— Не заблуждайся, — говорю я, — ты ни капельки не похожа на Майку.
   — Она восхитительна, правда? — вздыхает Пумс.
   Входим в кабинет, Пумс садится к пишущей машинке, я — за письменный стол.
   — Опыт удался? Вы открыли убийцу? — спрашивает Пумс.
   — Ты рекомендовала мне искать наименее подозрительную особу, точно? Ты права, это может оказаться хорошим методом. Давай задумаемся: кто до сих пор не возбудил никаких подозрений, кто кажется совершенно непричастным к этому делу и все-таки с самого начала имеет к нему отношение, нужно только догадаться. Подумай: есть кто-нибудь, кто отвечает всем этим условиям?
   — Я! — говорит Пумс. — Никто меня не подозревает, а я кручусь здесь все это время.
   — Кстати, и причина у тебя была: ты не хотела, чтобы я узнал о твоем криминальном прошлом, боялась, что не приму тебя на службу. Нина обещала промолчать об этом. Но ты встретила Нусьо, пришла вчера сюда на разведку, хотела сориентироваться на местности, может быть, увидеть, как выглядит твой будущий шеф, прежде чем окажешься с ним лицом к лицу. Возможно, ты даже хотела посетить канцелярию, ключ от которой дала тебе Нина. На террасе бара ты увидела Нусьо. Нусьо знал обо всем, мог тебя выдать. Ты заманила его в канцелярию, застрелила, а потом застрелила и черную, которая кое-что подсмотрела. Логично?
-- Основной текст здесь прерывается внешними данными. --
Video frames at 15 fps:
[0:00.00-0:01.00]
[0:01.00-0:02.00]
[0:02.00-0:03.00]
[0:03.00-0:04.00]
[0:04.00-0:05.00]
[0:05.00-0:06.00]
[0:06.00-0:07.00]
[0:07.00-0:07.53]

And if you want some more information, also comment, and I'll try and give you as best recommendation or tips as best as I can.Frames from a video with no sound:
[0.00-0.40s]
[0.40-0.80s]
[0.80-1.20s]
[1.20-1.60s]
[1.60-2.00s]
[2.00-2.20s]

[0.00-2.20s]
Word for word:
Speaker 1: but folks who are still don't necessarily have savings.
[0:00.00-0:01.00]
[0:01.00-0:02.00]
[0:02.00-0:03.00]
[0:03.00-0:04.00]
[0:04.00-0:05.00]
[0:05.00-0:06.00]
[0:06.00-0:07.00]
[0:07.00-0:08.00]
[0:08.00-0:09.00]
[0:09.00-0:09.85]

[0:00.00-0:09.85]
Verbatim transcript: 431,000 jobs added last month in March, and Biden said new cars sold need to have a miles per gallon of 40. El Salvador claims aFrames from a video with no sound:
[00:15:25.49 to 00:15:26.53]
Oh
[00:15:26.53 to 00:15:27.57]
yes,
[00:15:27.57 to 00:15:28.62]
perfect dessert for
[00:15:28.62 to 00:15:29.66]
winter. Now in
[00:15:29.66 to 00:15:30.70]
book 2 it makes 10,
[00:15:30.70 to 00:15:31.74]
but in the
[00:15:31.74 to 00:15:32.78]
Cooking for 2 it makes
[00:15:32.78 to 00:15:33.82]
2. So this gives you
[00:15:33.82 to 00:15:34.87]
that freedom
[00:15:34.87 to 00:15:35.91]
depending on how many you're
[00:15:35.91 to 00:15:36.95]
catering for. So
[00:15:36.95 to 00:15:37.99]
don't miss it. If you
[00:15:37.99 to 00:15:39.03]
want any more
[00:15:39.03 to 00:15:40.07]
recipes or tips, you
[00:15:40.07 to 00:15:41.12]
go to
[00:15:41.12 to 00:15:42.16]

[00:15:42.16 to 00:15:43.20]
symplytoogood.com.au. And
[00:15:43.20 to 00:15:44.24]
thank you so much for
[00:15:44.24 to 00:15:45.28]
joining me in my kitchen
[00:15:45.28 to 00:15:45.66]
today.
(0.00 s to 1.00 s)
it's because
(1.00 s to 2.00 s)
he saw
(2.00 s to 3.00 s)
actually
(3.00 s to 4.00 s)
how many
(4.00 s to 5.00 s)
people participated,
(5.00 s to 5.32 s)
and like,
   — Если вы будете говорить так еще минуты две, вы меня убедите, — говорит Пумс, — я уже и сейчас не уверена в том, что все не происходило именно так.
   — Зато я уверен, что все это было не так, — вздыхаю я. — Собственно, все уже ясно, за исключением одной-единственной вещи.
   — А что именно не совпадает? — спрашивает Пумс.
   — Лестница не совпадает. Кельнерша сказала, что черная говорила по телефону, что у нее украли лестницу. А между тем у нее украли совсем не лестницу. Не знаю, почему она говорила о лестнице. Эта лестница с самого начала сбила меня с толку.
   — Так выходит, что «Черная лестница» здесь ни при чем? — спрашивает Пумс.
   — Совершенно ни при чем.
   — Получается, что господин Шмидт ни в чем не виновен? Это хорошо, он очень симпатичный.
   — Невинный, как дитя, — говорю я. — Но я, впрочем, в действительности никогда и не верил в его вину. Я нес всякую околесицу, чтобы выиграть время,
   — Вы прекрасно это проделали, — уверяет меня Пумс. — У меня просто мурашки по спине бегали, когда вы вот так, шаг за шагом, ступенька за ступенькой, доказывали ему, что он убийца.
   — Что ты сказала? — вскрикиваю я, срываясь с кресла.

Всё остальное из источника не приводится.